Political turmoil in Egypt, stalemate in Tunisia and an escalation of the civil war in Syria with spillovers to neighboring Lebanon and Jordan have weakened activity in the developing oil-importing countries. Egypt’s GDP contracted by 3.2 percent (saar) in 2013Q2, and growth for the fiscal year (ending in the same quarter) amounted to 2.0 percent, down from a modest 2.3 percent in 2012.
Industrial production in the oil-importing countries contracted by 36 percent (saar) in three months through October, led mainly by sharp declines of 44 percent in Egypt. However, Purchasing Managers Index (PMI) survey crossed into positive territory in November 2013 for the first time in 13 months and stayed above in December as well, signaling an improvement in manufacturing output going forward.
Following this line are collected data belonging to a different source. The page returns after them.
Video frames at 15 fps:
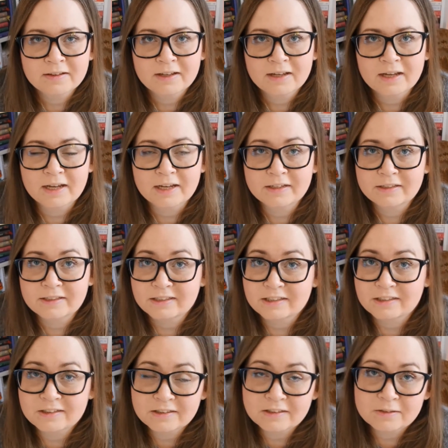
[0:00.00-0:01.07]
and
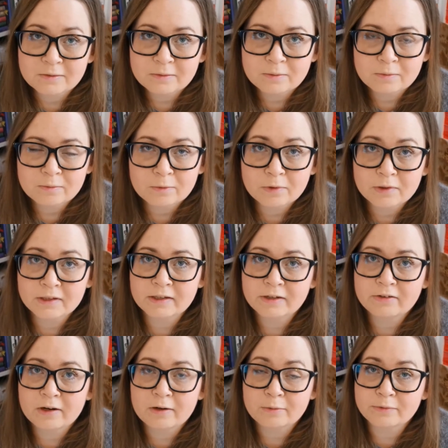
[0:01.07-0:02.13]
he's walking
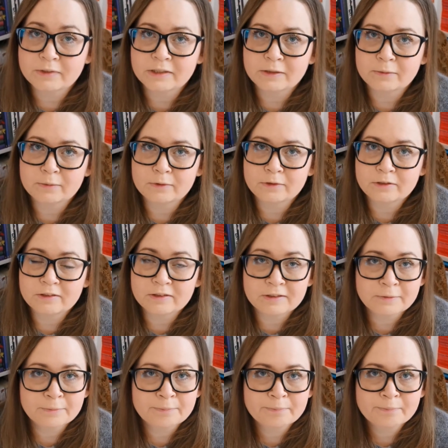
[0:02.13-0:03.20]
around in the woods,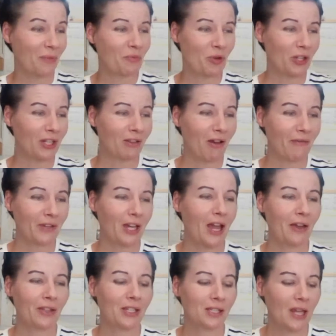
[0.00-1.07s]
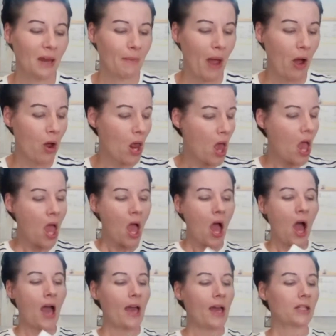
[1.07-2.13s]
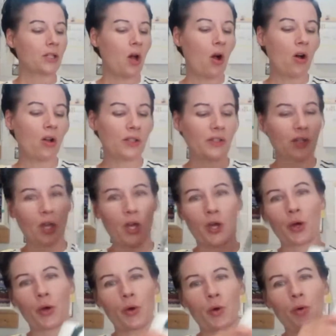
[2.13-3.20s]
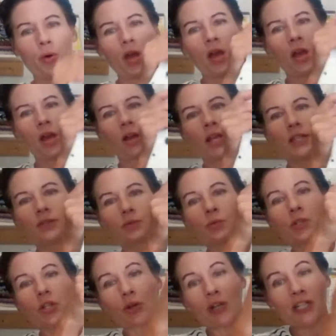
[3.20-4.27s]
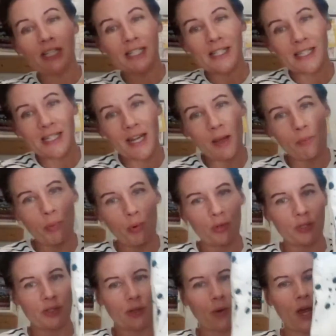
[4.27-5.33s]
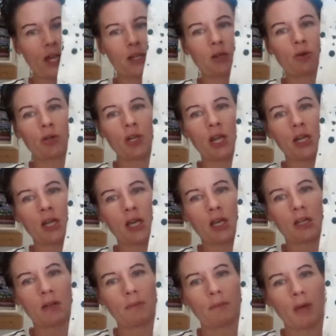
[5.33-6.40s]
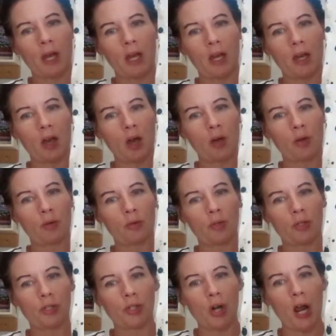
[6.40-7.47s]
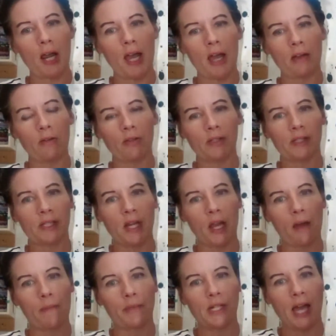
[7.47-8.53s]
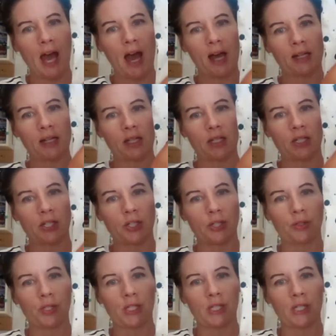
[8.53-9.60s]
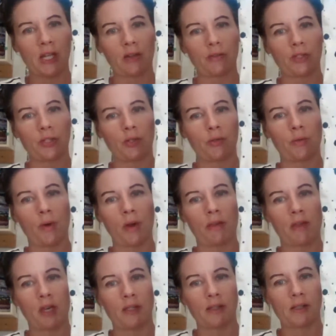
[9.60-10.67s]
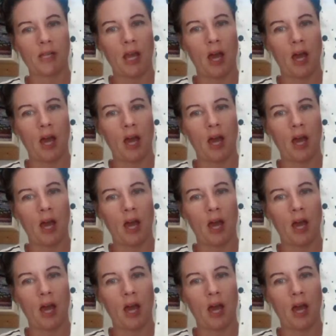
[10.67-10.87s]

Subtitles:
really loving how these came out. And also it's really great to stamp on. So I created my own triangle stamp to add additional detail to this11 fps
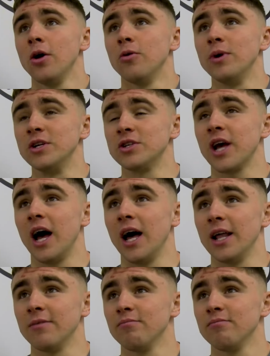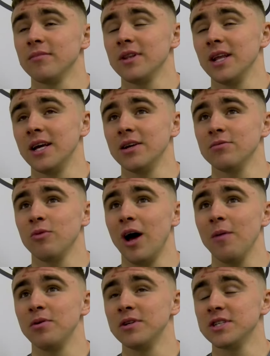we just can't let what
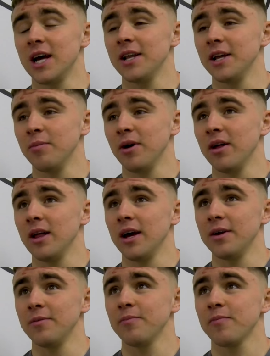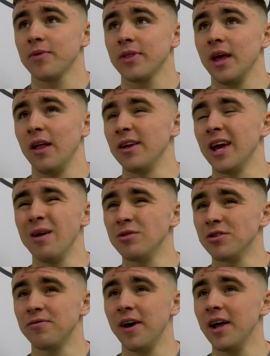happened Saturday about, like, how the game
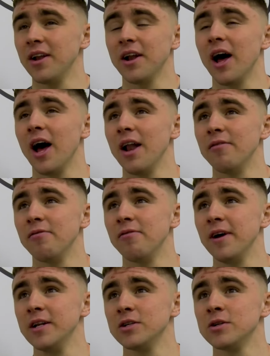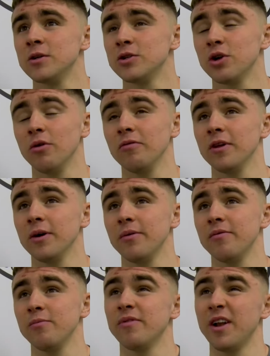just faded out and everything. So hopefully
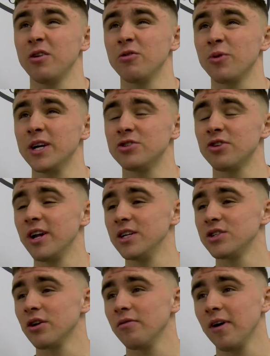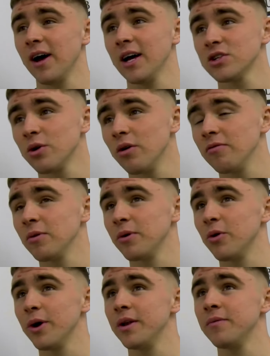we've had a good week's training so far. So hopefully we're
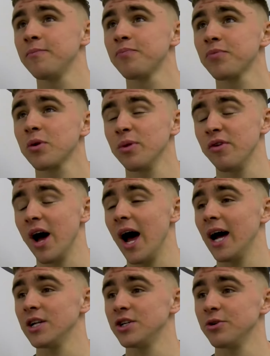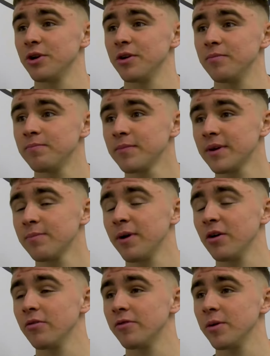going with the right attitude and
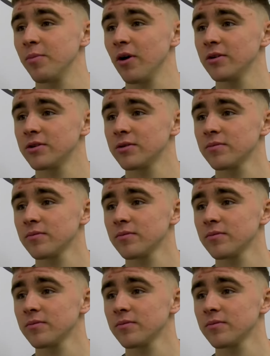pick up 3 points.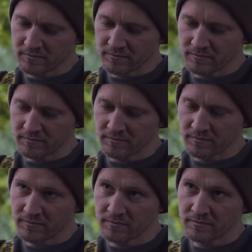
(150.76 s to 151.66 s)

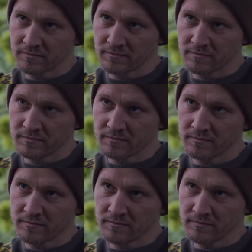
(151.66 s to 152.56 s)

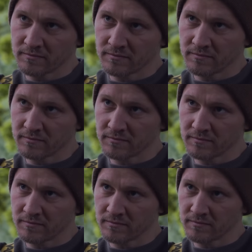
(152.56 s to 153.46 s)

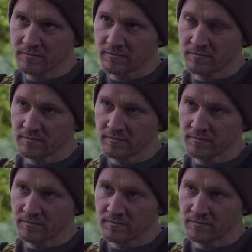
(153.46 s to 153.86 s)
No one is speaking in this clip.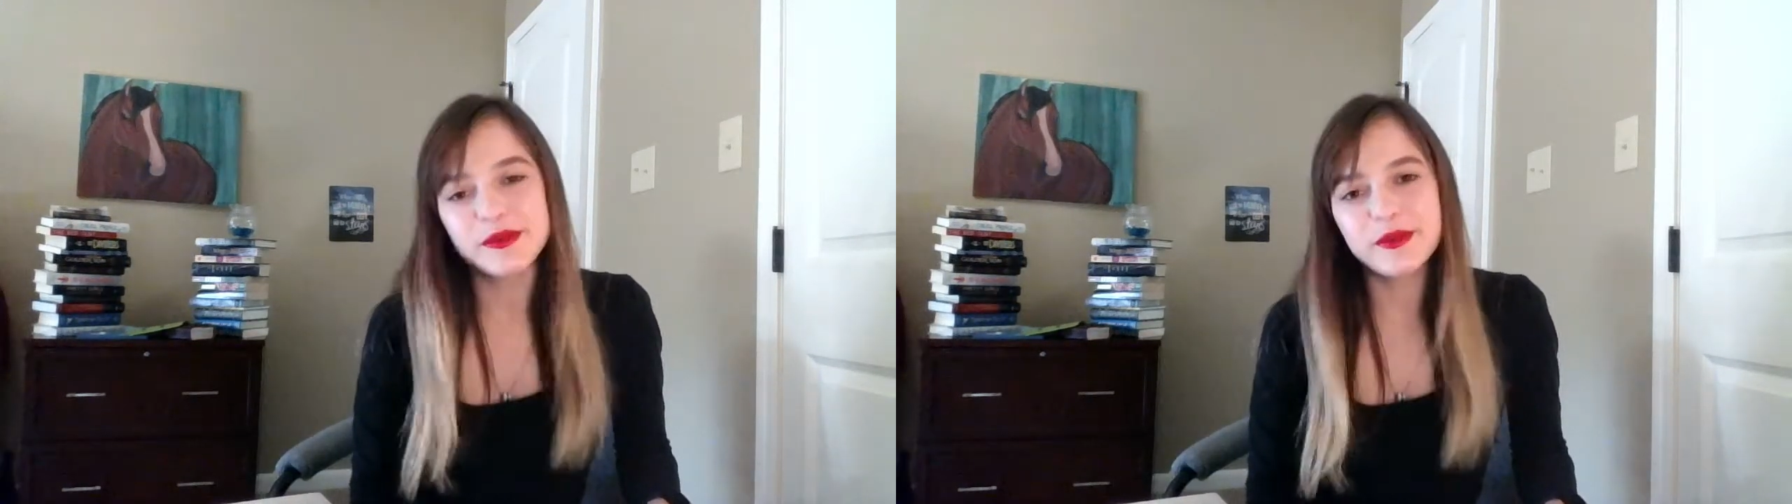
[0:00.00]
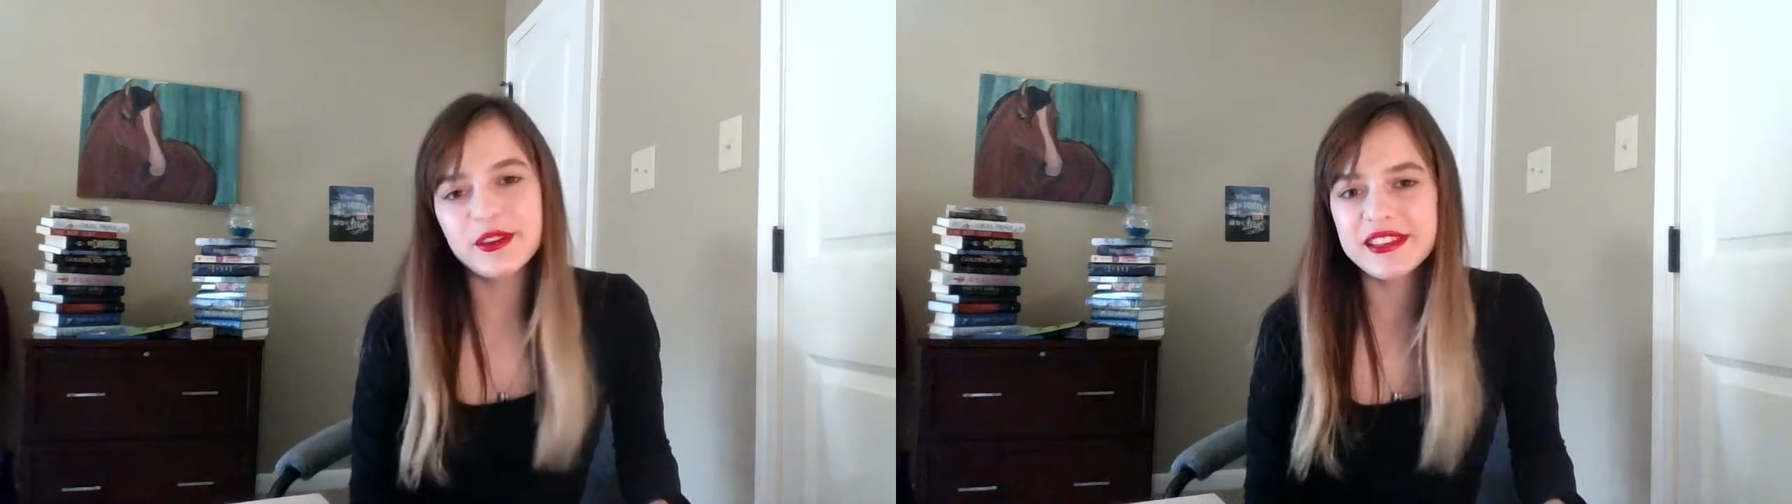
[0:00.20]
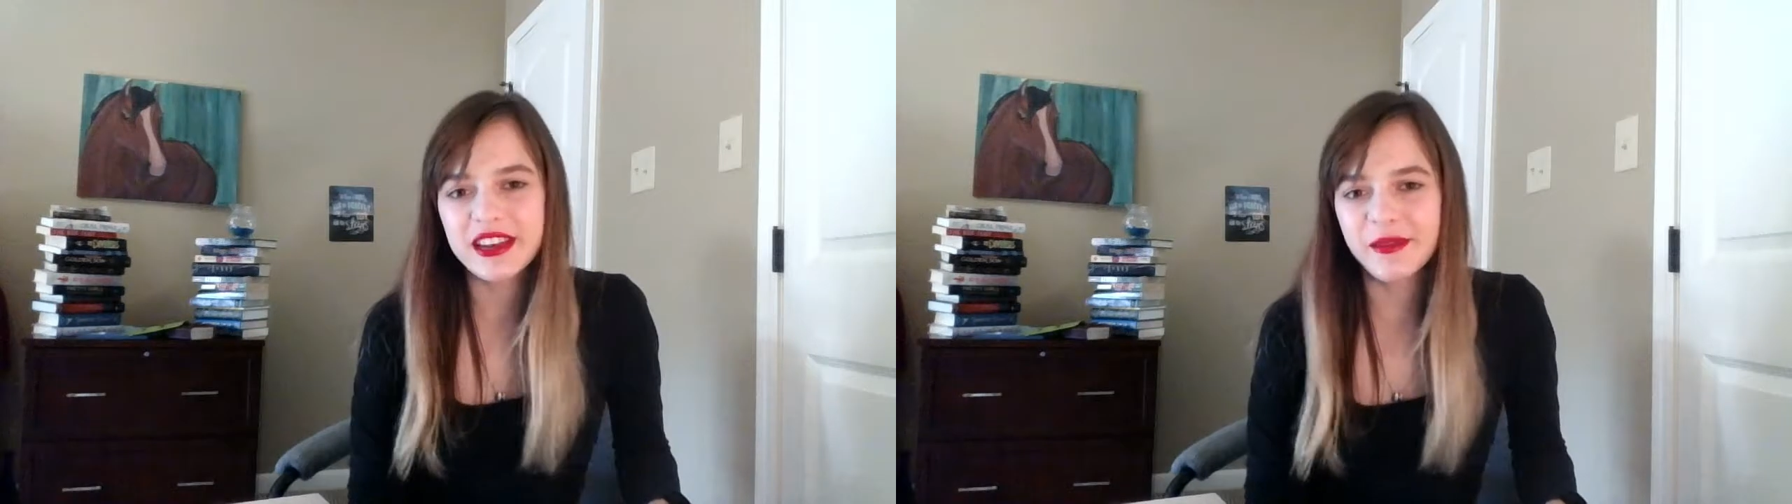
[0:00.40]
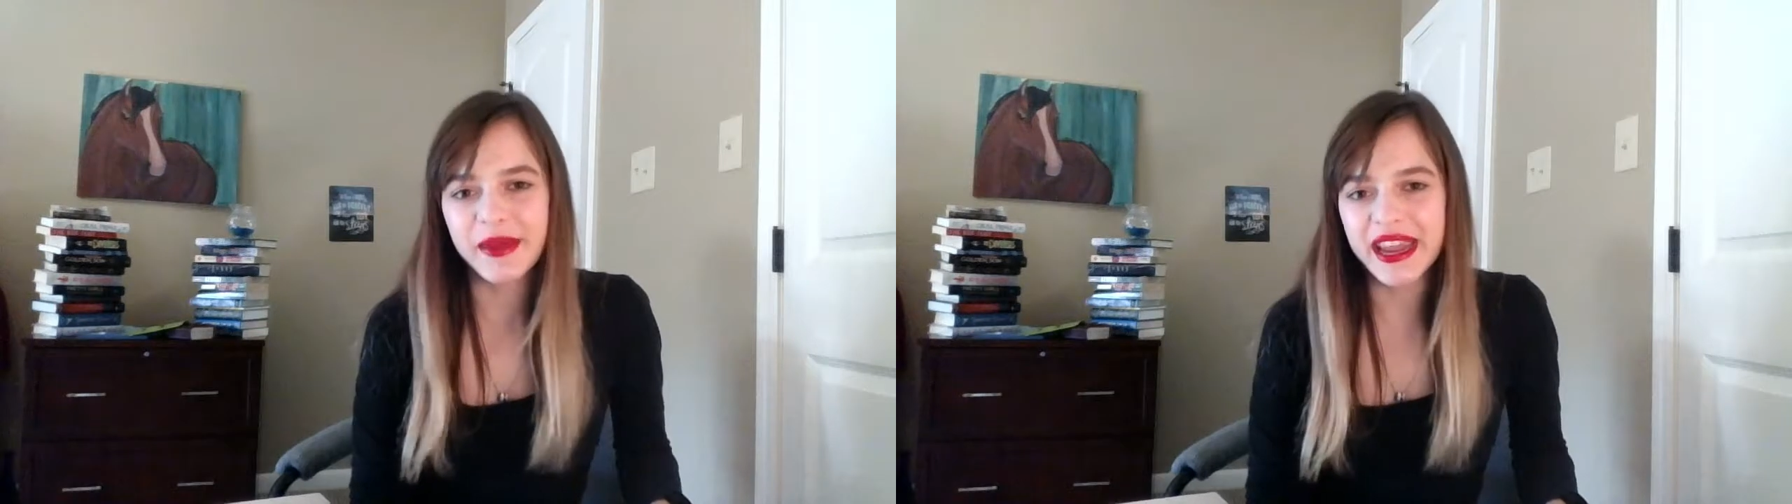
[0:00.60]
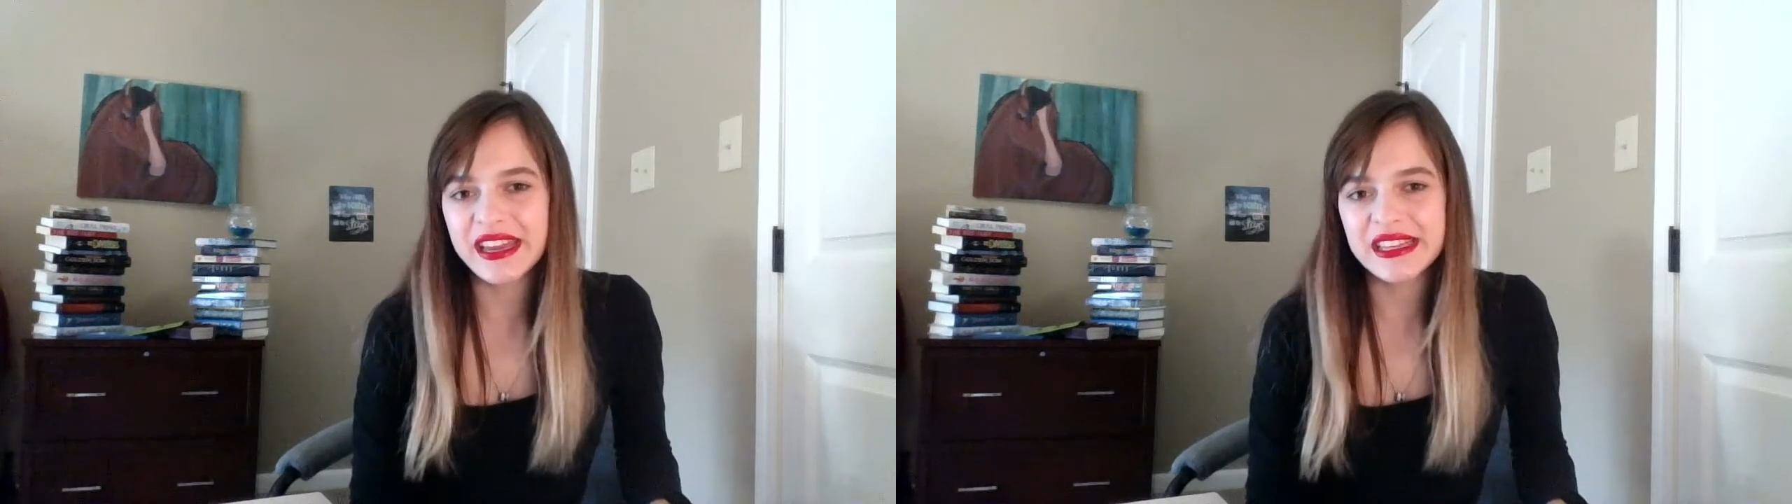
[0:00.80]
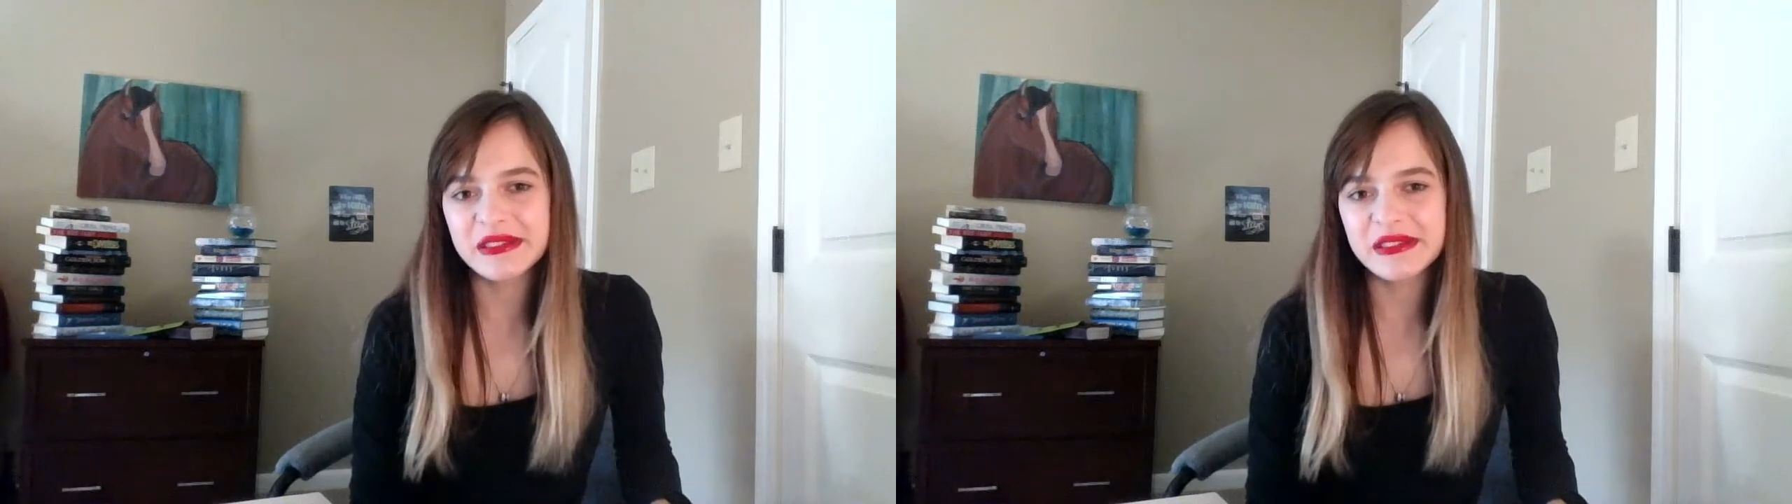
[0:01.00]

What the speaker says: books that are banned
Tourism arrivals to the oil-importing countries plunged dramatically because of security uncertainties in the wake of the overthrow of Morsi government in Egypt and the continuing Syrian civil war, which affected Lebanon and Jordan. Tourist arrivals dropped by 57 percent (saar) in three months through September in the oil-importing countries of the region.
Oil production in developing oil-exporting countries—accounting for nearly a third of the region’s oil output—has fallen over the past year by nearly 8.5 percent (year to date) in 2013, reflecting security setbacks, strikes, and infrastructure problems in Algeria, Iraq, and Libya, and international sanctions in the case of the Islamic Republic of Iran.
External imbalances have worsened across the developing countries of the region. Current account deficits have widened in the oil-importing countries—hurt particularly by the steep decline in tourism receipts—while current account surpluses have shrunk for the oil-exporting countries as oil exports have declined.
With only a few exceptions, fiscal imbalances have worsened across the region, especially in oil-importing countries. Deterioration reflects weaker revenues due to slow growth, rising public sector spending on wages, subsidies for food and fuel in the wake of the Arab Spring and, in some cases, increased debt servicing charges.